◆ Exercise instructions: With pictures omitted, restate the data word for word.

Dataset entries:
BEGIN
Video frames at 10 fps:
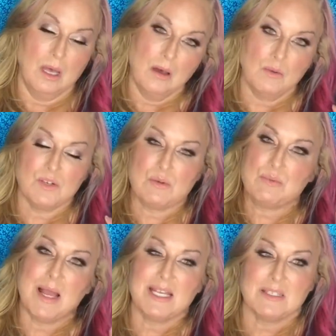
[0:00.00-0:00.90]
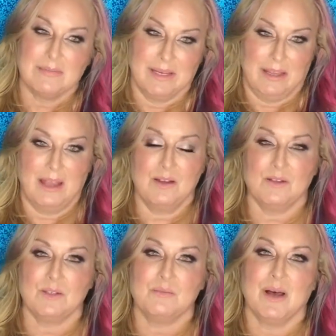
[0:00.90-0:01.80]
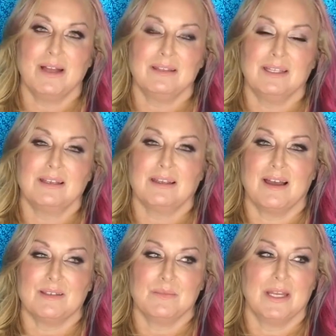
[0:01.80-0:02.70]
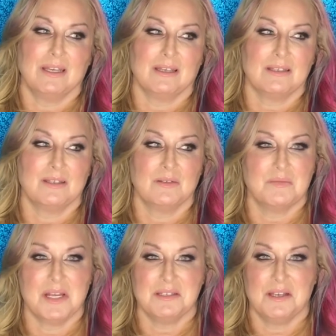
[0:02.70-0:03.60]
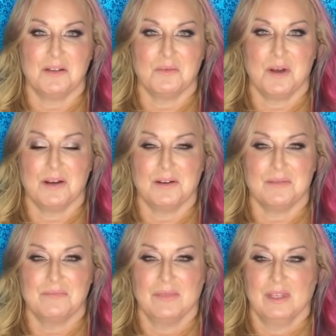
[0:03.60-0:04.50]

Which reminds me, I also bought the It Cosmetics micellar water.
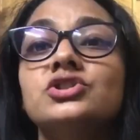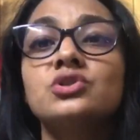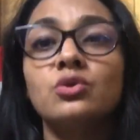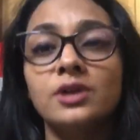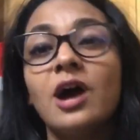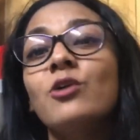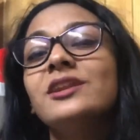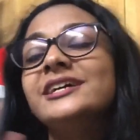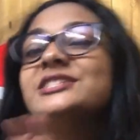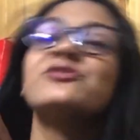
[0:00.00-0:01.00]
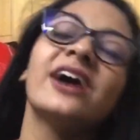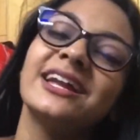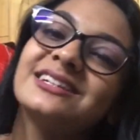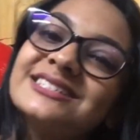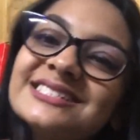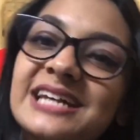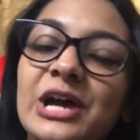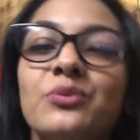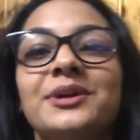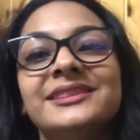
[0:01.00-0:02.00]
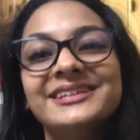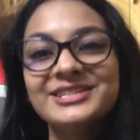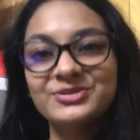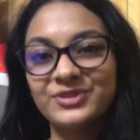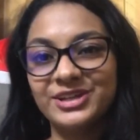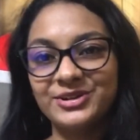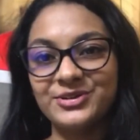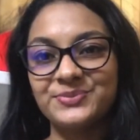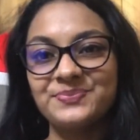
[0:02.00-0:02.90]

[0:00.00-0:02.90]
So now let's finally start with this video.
END
◆ Your response:
Video frames at 10 fps:
[0:00.00-0:00.90]
[0:00.90-0:01.80]
[0:01.80-0:02.70]
[0:02.70-0:03.60]
[0:03.60-0:04.50]

Which reminds me, I also bought the It Cosmetics micellar water.
[0:00.00-0:01.00]
[0:01.00-0:02.00]
[0:02.00-0:02.90]

[0:00.00-0:02.90]
So now let's finally start with this video.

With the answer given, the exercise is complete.